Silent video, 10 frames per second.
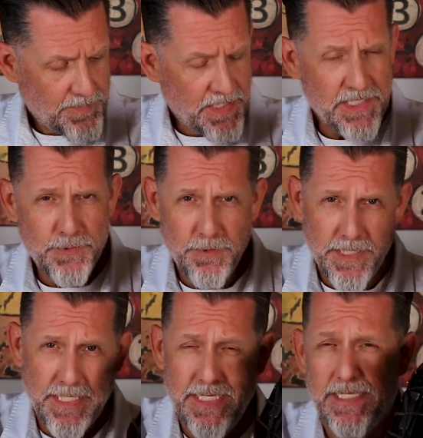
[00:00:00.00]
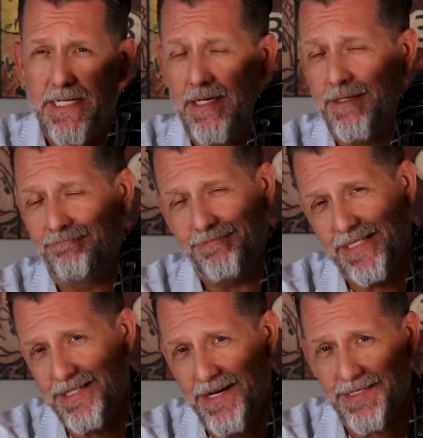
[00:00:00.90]
this one,
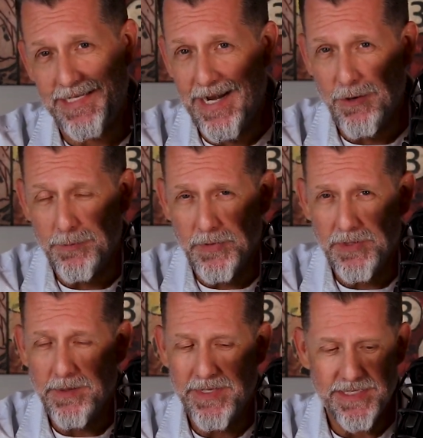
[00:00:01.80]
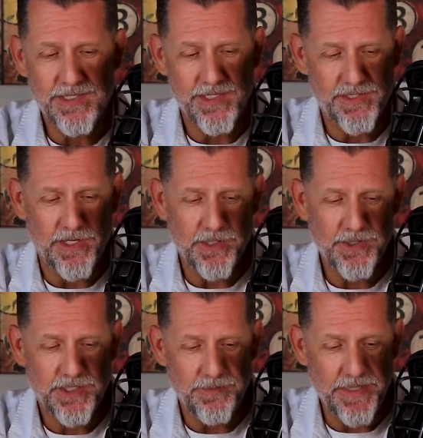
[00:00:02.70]
it's not terrible. I mean, it's
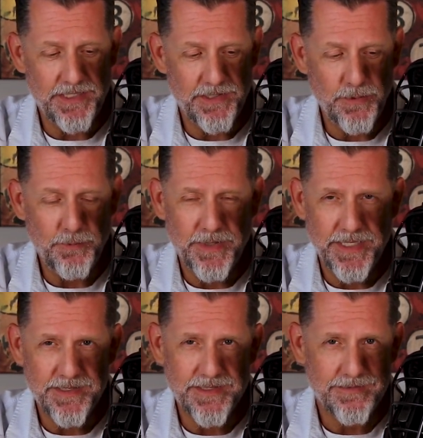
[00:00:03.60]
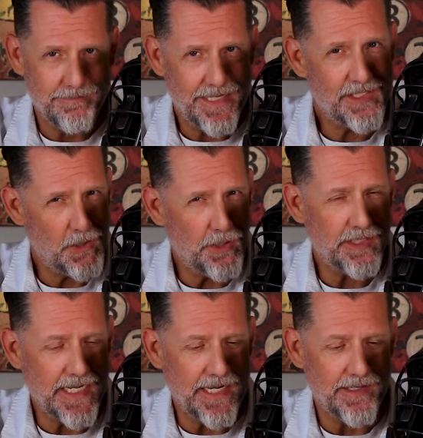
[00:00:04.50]
nostalgic to me too, but it's a little
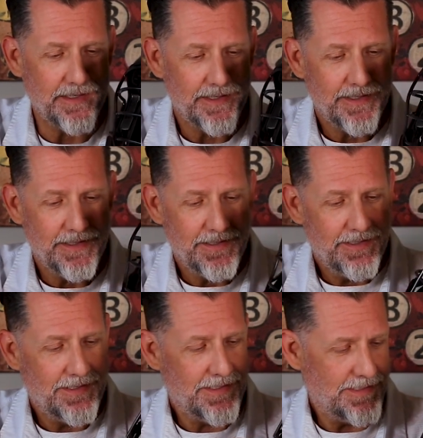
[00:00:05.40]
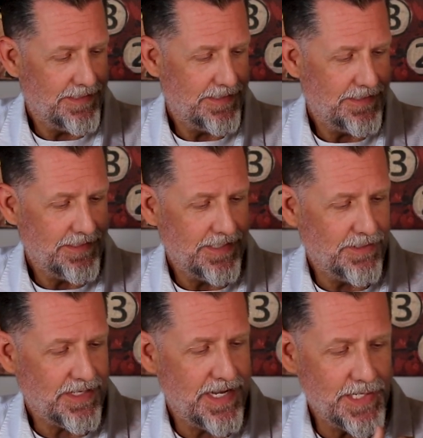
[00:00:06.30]
dated.
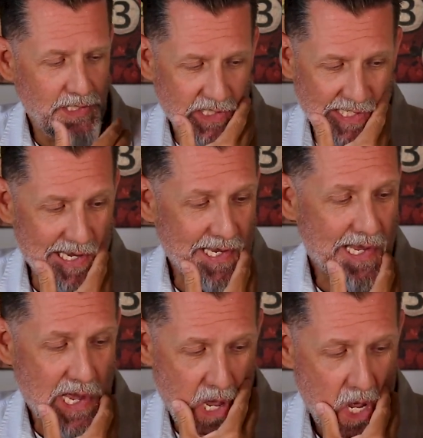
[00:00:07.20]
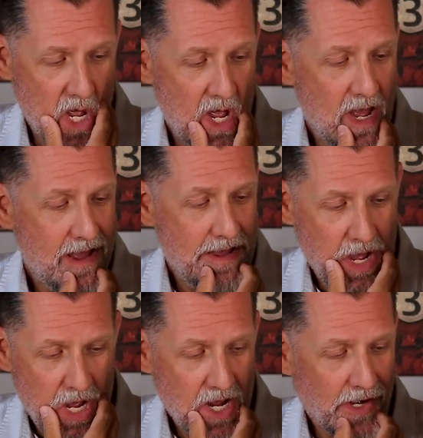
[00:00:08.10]
Kind of looks like
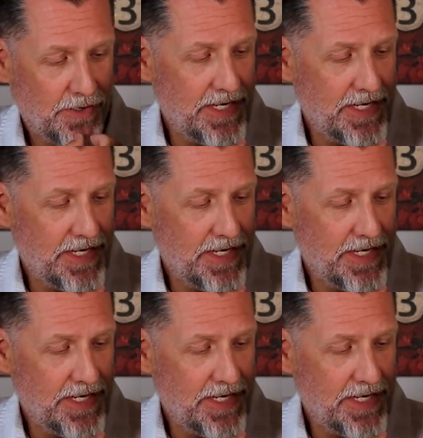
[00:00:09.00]
your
########################################
Work instructions
Skipping any pictures, copy the line that holds "[00:00:00.90]" and each line after it through the last line of the records, unchanged, and no other lines.

Solution for this exercise
[00:00:00.90]
this one,
[00:00:01.80]
[00:00:02.70]
it's not terrible. I mean, it's
[00:00:03.60]
[00:00:04.50]
nostalgic to me too, but it's a little
[00:00:05.40]
[00:00:06.30]
dated.
[00:00:07.20]
[00:00:08.10]
Kind of looks like
[00:00:09.00]
your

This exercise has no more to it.